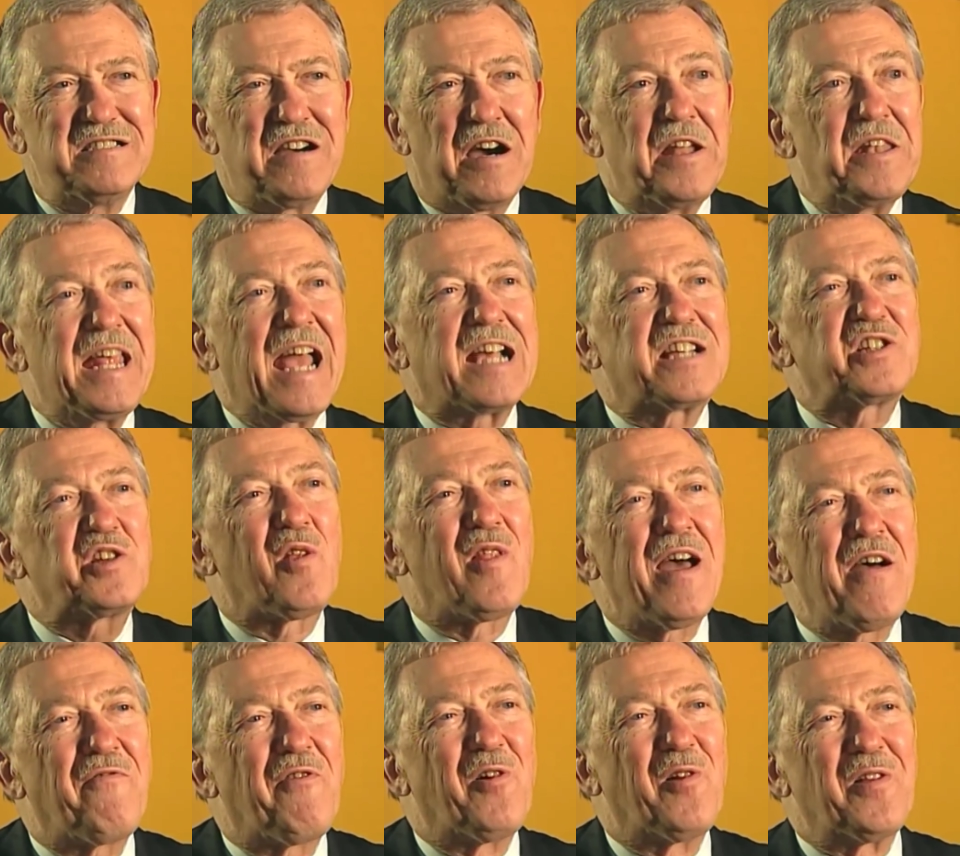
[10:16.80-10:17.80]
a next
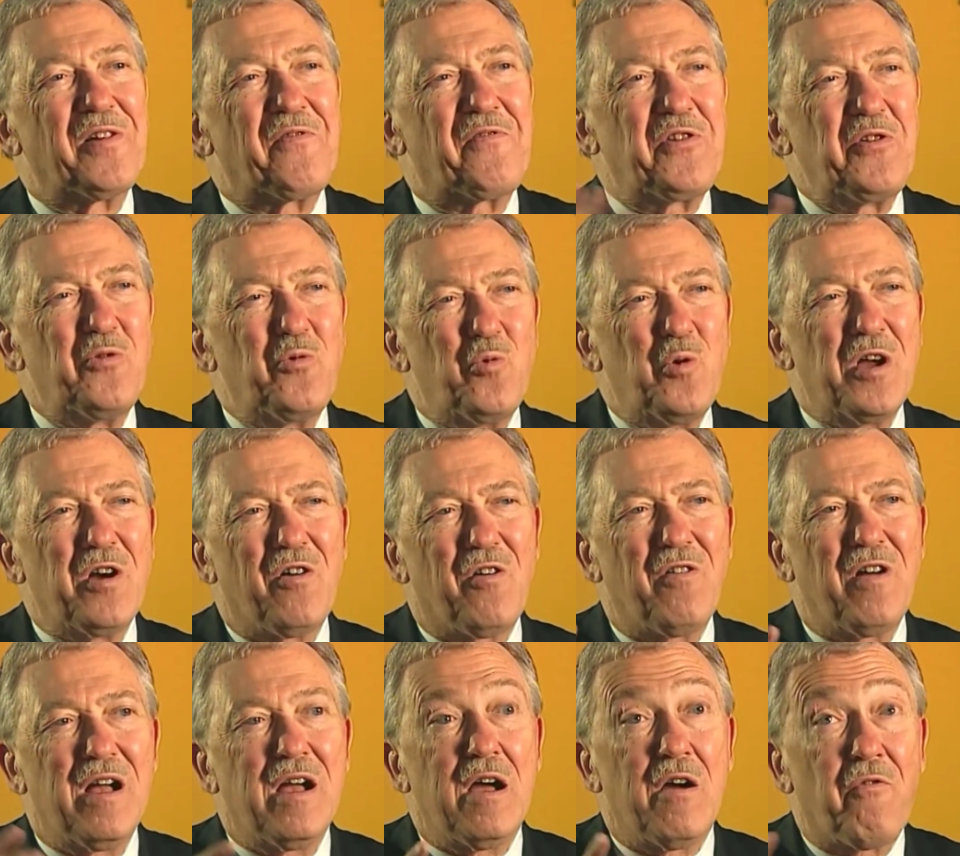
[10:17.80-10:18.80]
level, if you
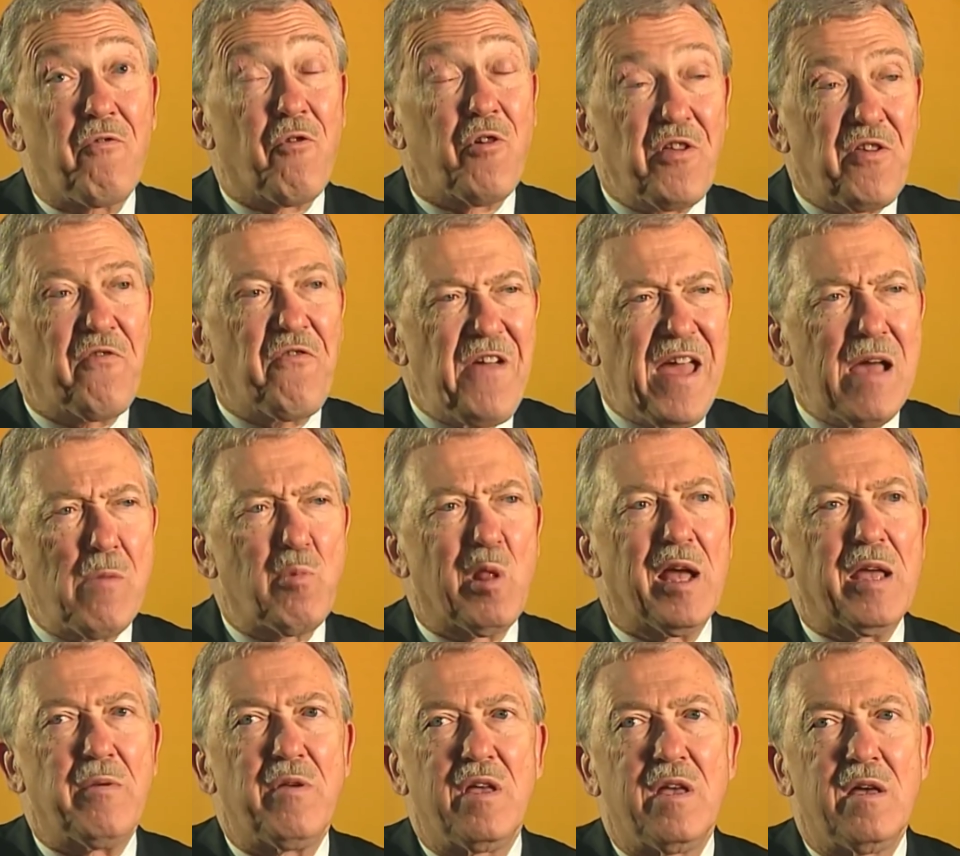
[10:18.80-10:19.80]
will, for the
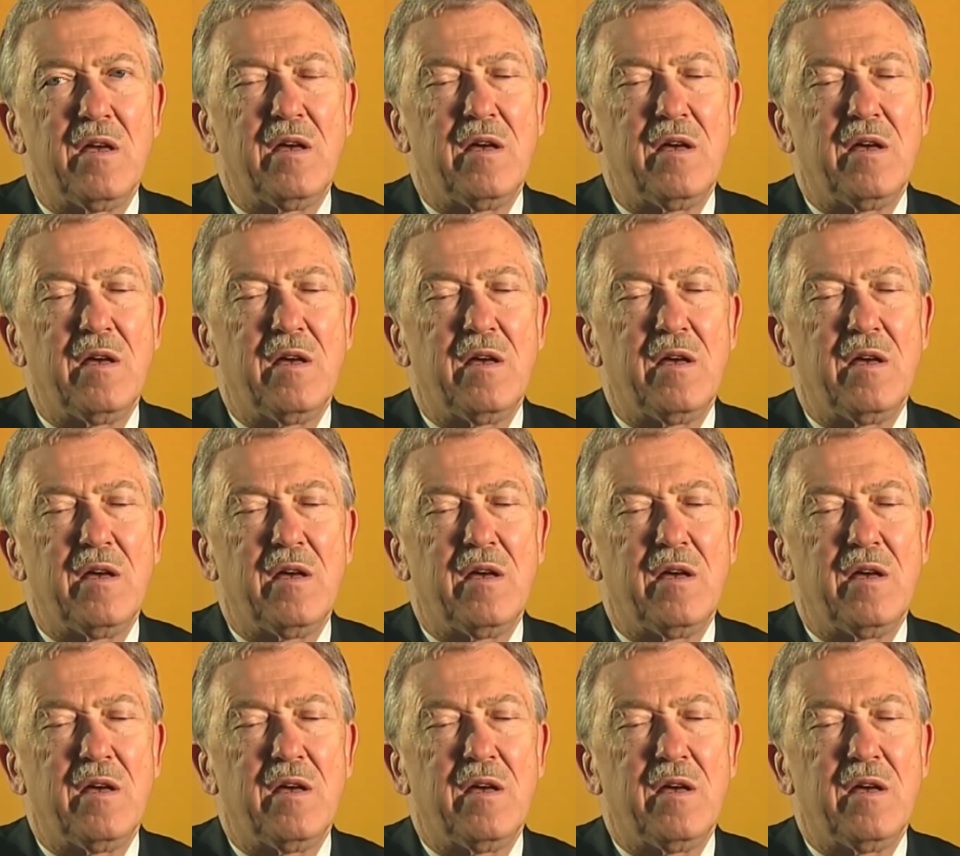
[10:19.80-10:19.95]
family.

·····

- Your objective
Reproduce each entry precisely, dropping only the pictures.

- Solution
[10:16.80-10:17.80]
a next
[10:17.80-10:18.80]
level, if you
[10:18.80-10:19.80]
will, for the
[10:19.80-10:19.95]
family.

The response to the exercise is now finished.